Data Labeling of Images for Supervised Learning

By Ivan Zhou

Successful machine learning applications rely on high-quality labels. In the Automated Visual Inspection (AVI) domain, labels are signals provided by humans to teach models:

  • How to recognize a particular defect class of interest
  • How to highlight the defective area

What is Data Labeling

Data labeling is the process of manually annotating content, with tags or labels. We refer to the people adding these labels as labelers. In the field of computer vision, the label identifies elements within the image. The annotated data is then used in supervised learning. The labeled dataset is used to teach the model by example. Data labelling is critical in the success of the machine learning mode. Flaws in the labels can lead to lower success rates of the model.

Through labeling, we want to distill the knowledge of a Subject Matter Experts (SMEs) with decades of experience into machine learning models. These models can be replicated to tens or hundreds of production lines to support the large-scale visual inspection process. The better signals the human SMEs provide, the more accurate the output model becomes.

There are different types of data labeling, based on the use-cases. In an object-detection task we are interested to not only know the class of target objects, but also their locations. Therefore, we draw bounding boxes around the target objects in the images. There are also image classification, semantic segmentation, and instance segmentation tasks. We label with classes, segmentation maps, and instance segmentation maps, as shown in the image below.

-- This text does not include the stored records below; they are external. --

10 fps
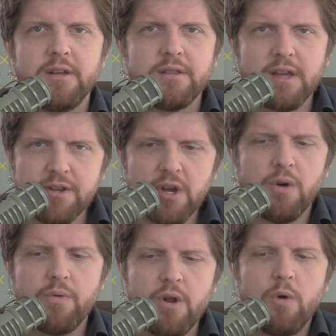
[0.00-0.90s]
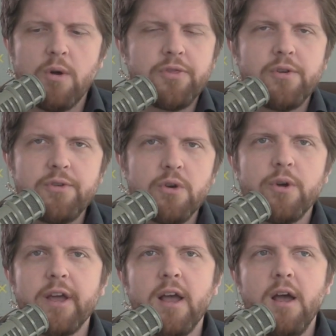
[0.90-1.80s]
They don't know what they're
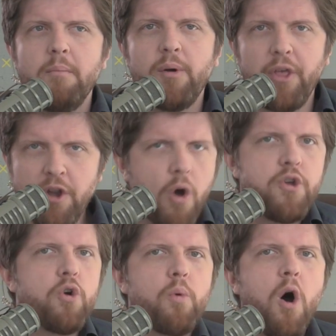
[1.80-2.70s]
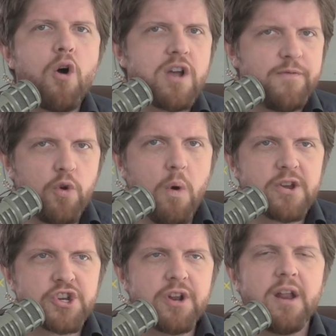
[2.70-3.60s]
doing, but they know you're wrong if you
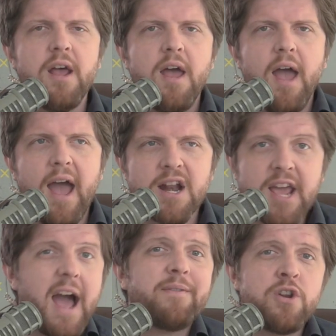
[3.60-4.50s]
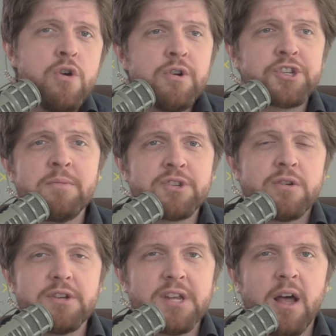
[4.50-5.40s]
question it. And Gavin Newsom's here
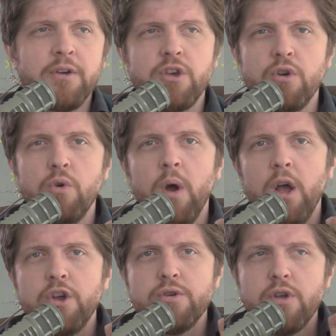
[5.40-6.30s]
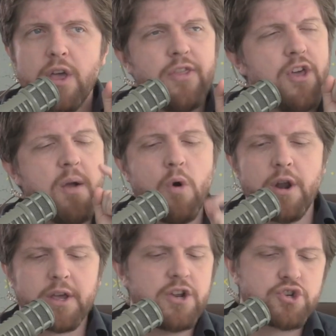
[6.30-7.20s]
to tell you they want
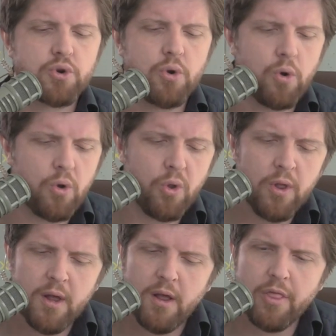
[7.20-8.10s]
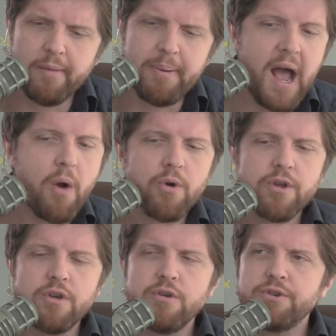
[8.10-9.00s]
to control the power
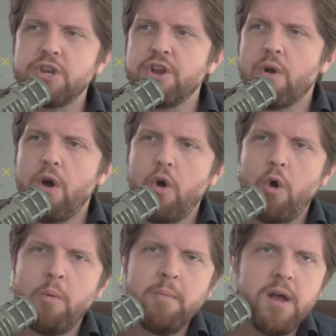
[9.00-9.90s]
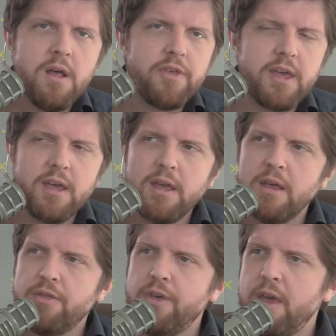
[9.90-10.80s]
you use in your home, the
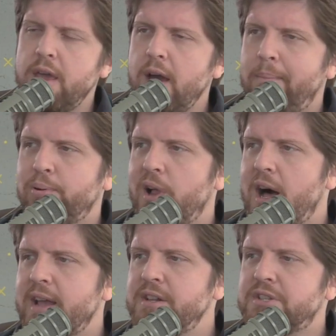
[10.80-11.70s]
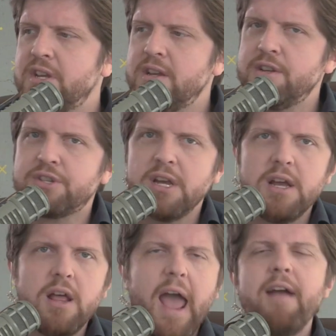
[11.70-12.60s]
the appliances,
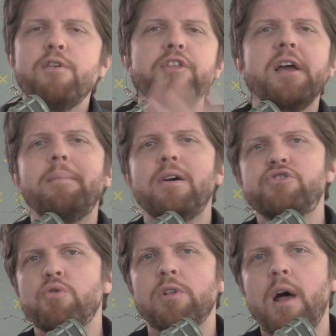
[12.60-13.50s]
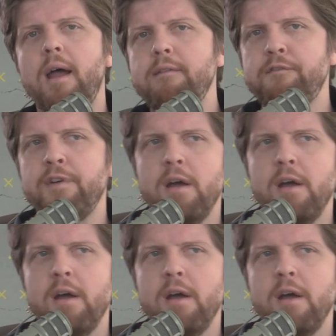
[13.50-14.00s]
everything about your life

Common types of labels for computer vision tasks including image classification, object detection, semantic segmentation, and instance segmentation.

Machine learning engineers (MLEs) will collaborate with labelers to create labels on their datasets. To help labelers perform the labeling tasks accurately, MLEs will prepare a labeling book that provides accurate description of the target classes and detailed instruction on how to draw labels on images. In the automated visual inspection (AVI) domain, the labeling book is also called the defect book.

 

Challenges to Data Labeling in Computer Vision

From our past experience, we observed two key challenges on labeling in AVI:

  1. The number of defective samples is relatively small compared to research datasets like ImageNet and COCO.
  2. SME’s judgement on defective samples is not consistent.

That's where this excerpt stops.